↓
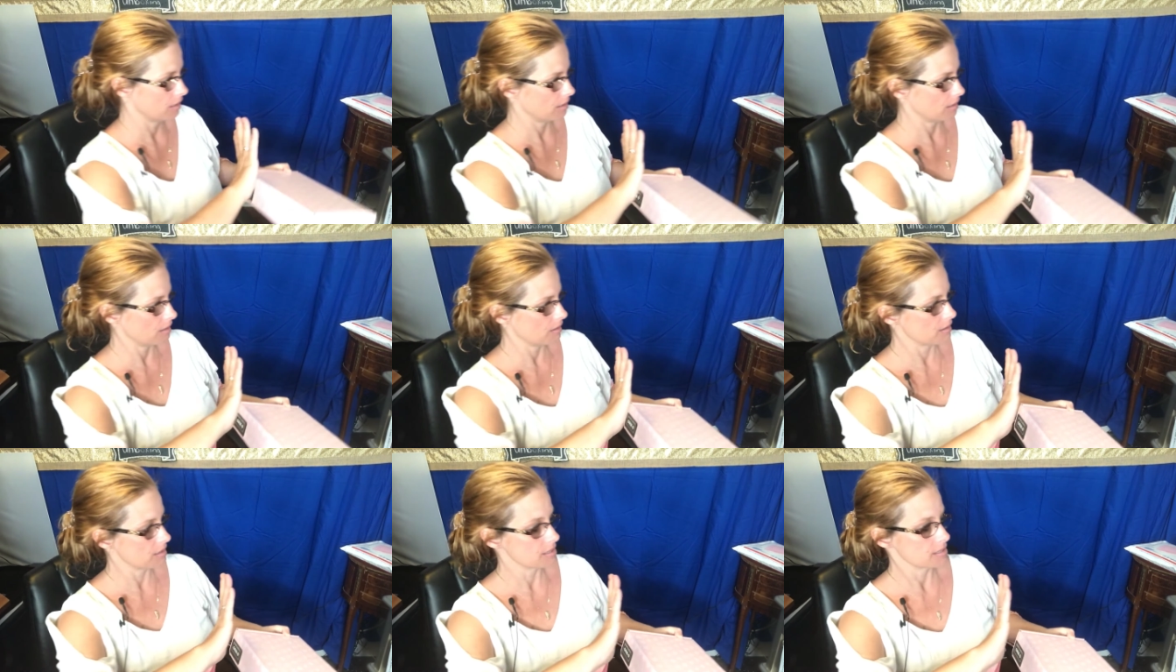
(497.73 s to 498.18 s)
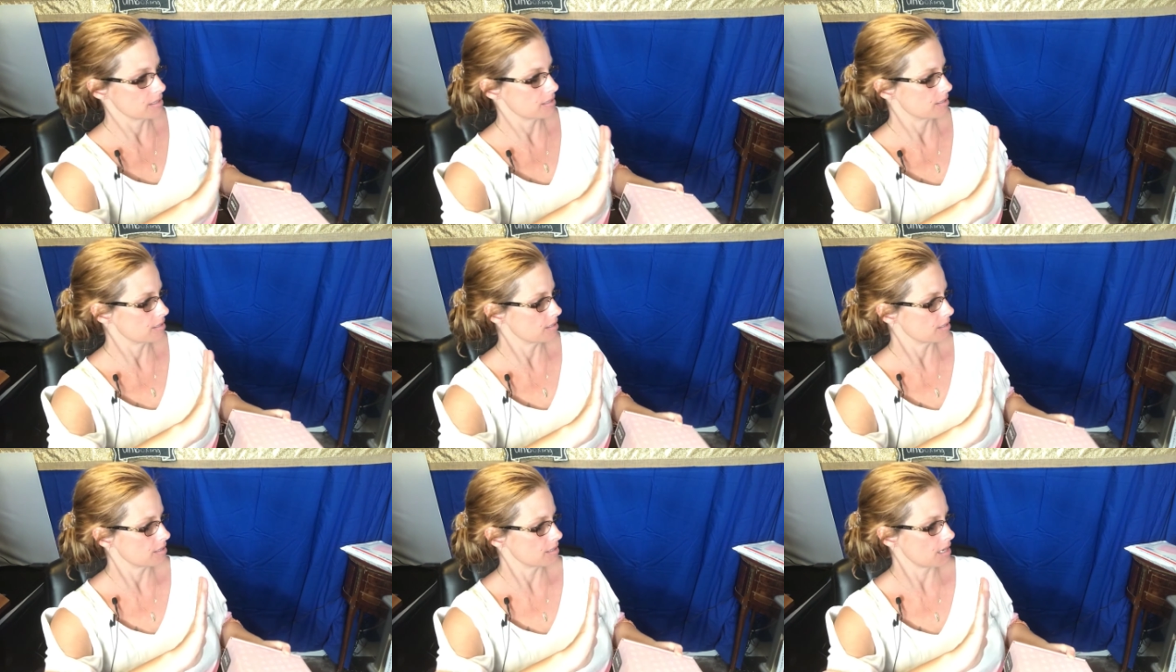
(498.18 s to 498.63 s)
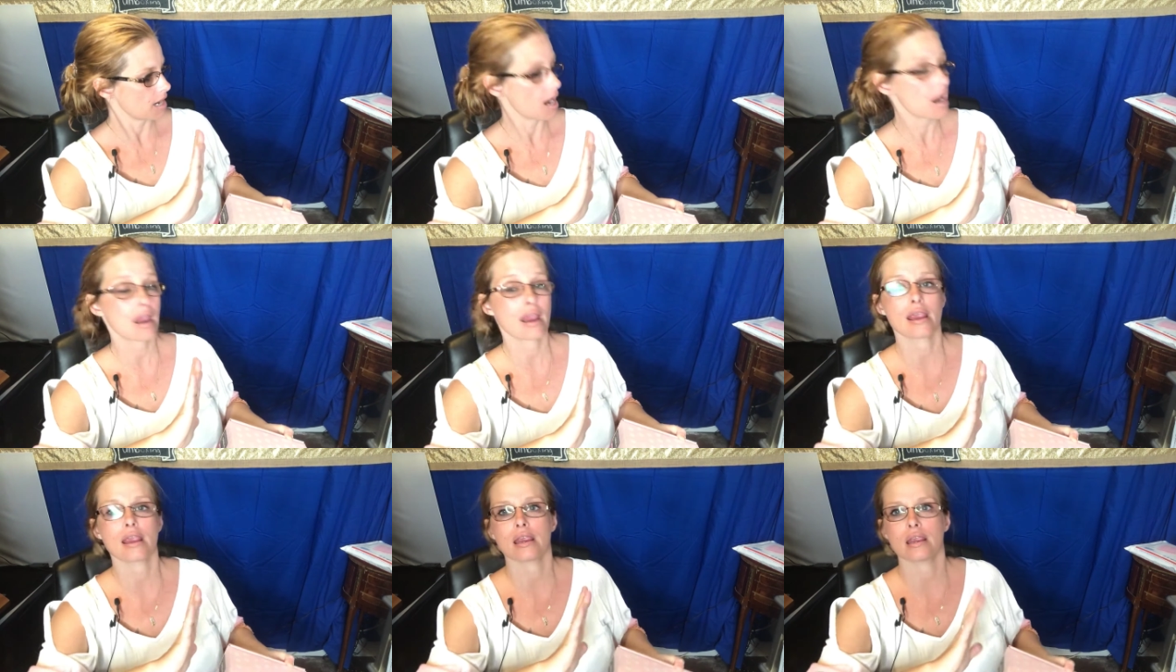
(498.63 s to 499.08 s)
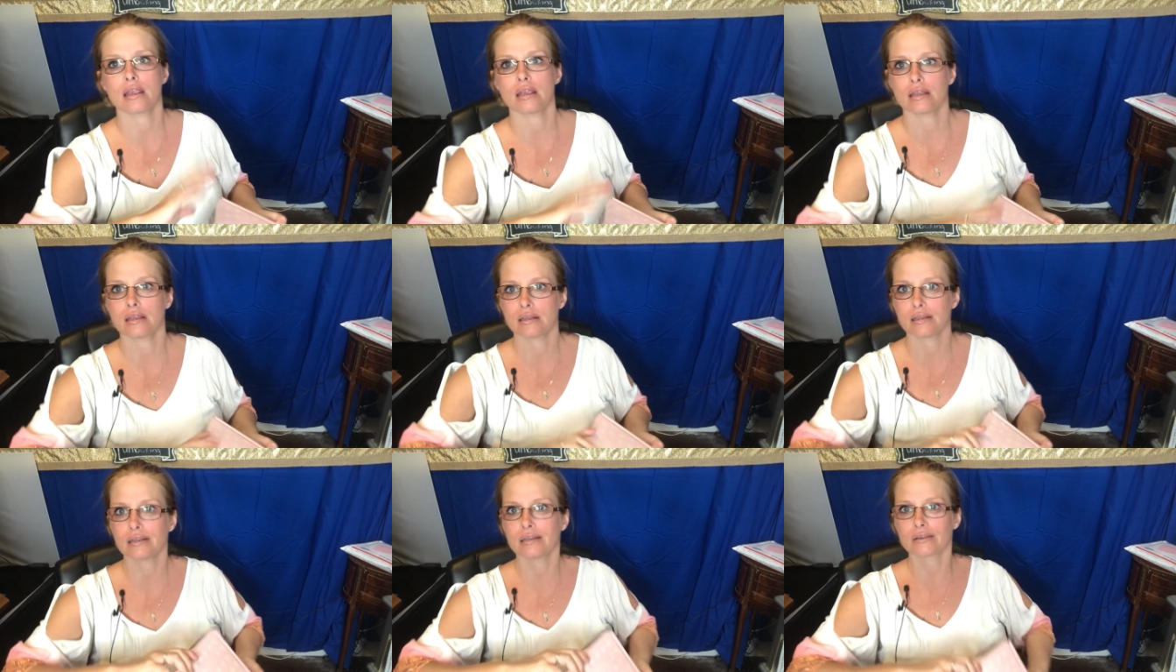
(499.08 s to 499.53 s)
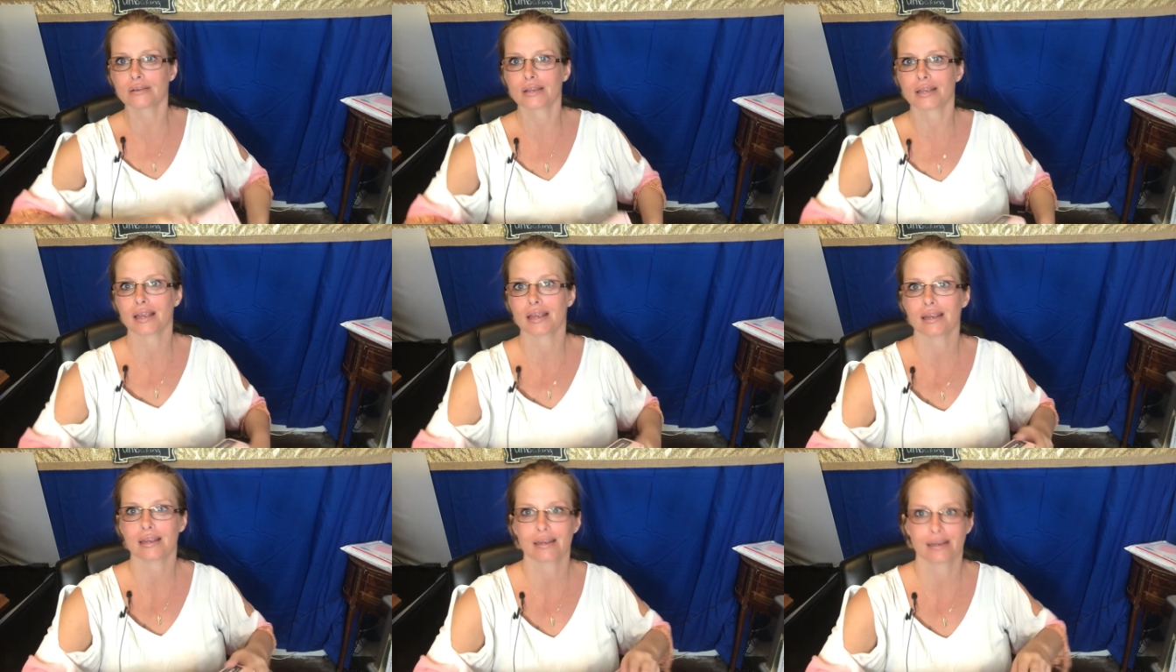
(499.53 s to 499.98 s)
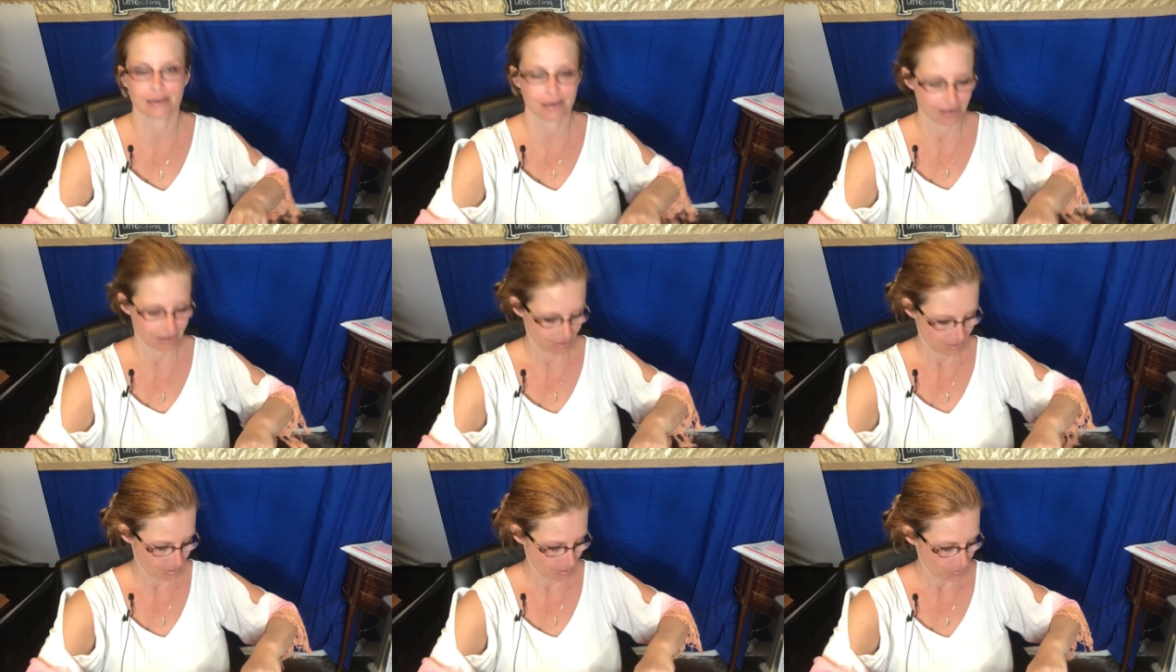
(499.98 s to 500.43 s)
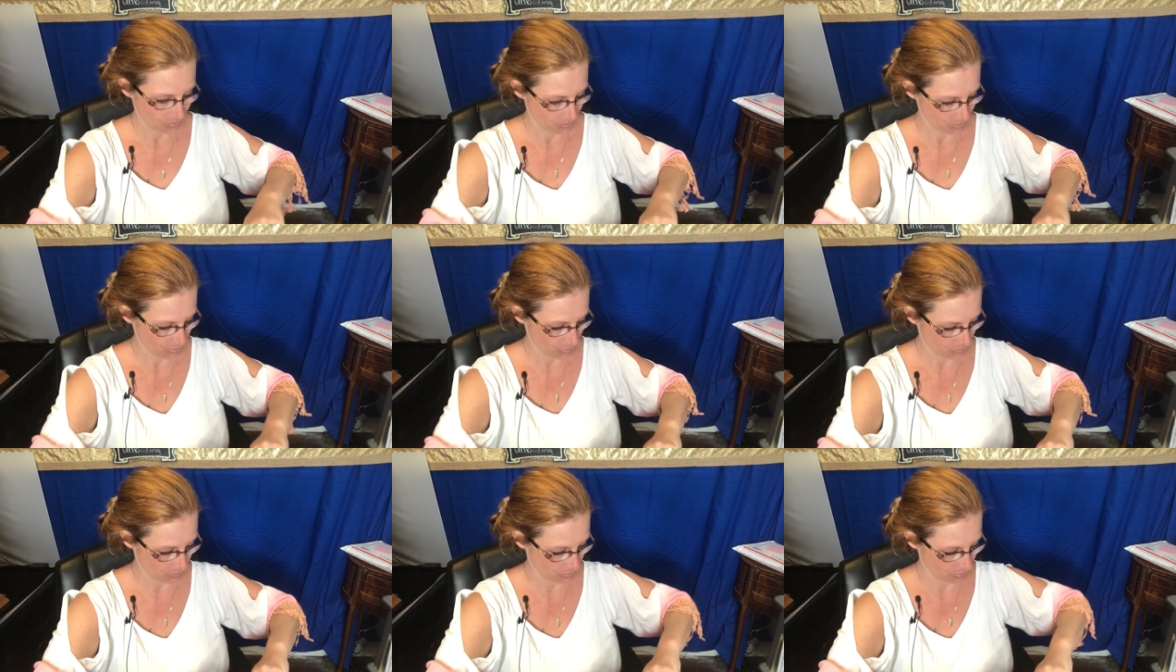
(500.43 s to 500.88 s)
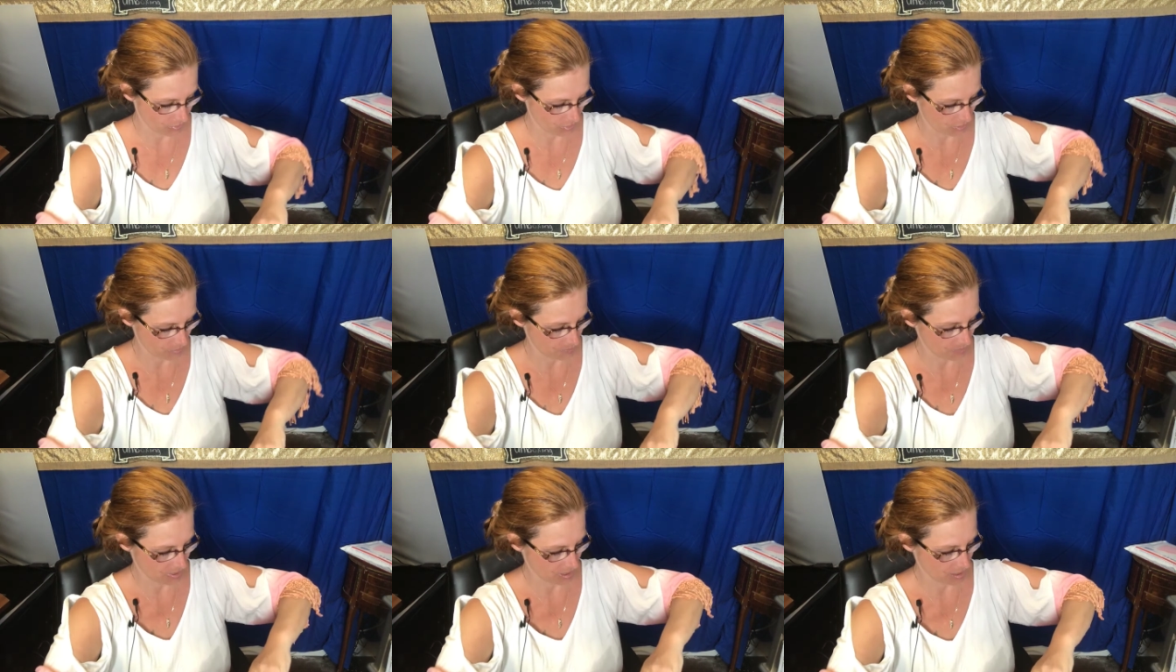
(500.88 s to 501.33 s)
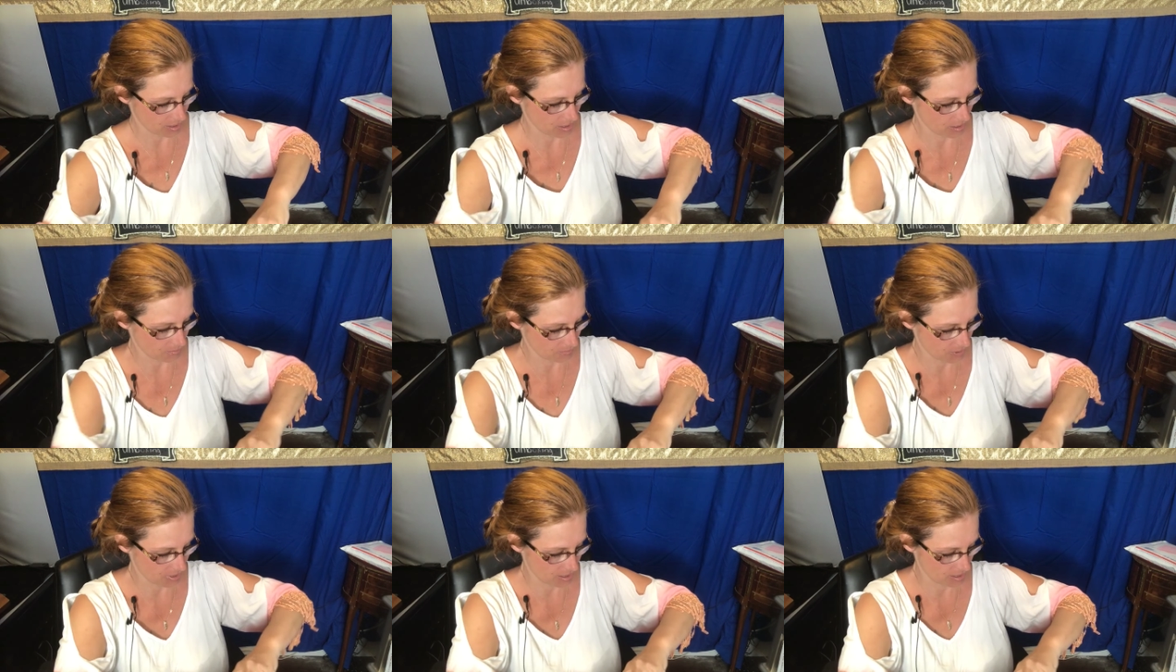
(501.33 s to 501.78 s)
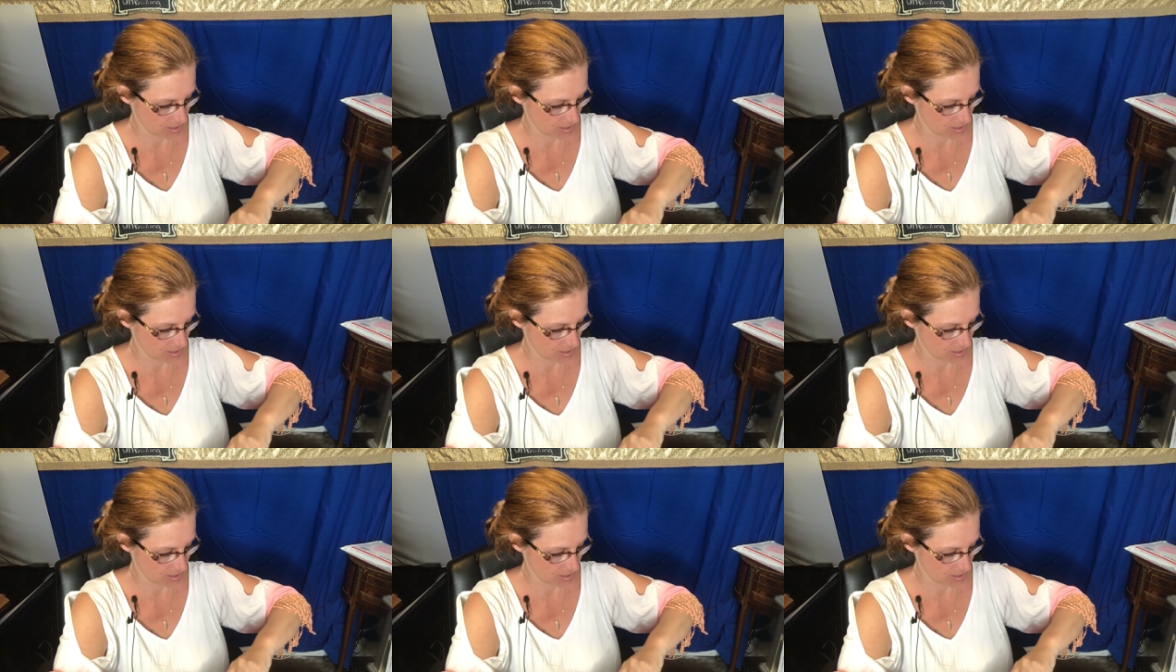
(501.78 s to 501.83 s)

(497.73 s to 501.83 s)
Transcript: all right, stay. Okay, we will open up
↑
WHAT YOU NEED TO DO:
Above are the records; transcribe them exactly without the pictures.

THE ANSWER:
(497.73 s to 498.18 s)
(498.18 s to 498.63 s)
(498.63 s to 499.08 s)
(499.08 s to 499.53 s)
(499.53 s to 499.98 s)
(499.98 s to 500.43 s)
(500.43 s to 500.88 s)
(500.88 s to 501.33 s)
(501.33 s to 501.78 s)
(501.78 s to 501.83 s)

(497.73 s to 501.83 s)
Transcript: all right, stay. Okay, we will open up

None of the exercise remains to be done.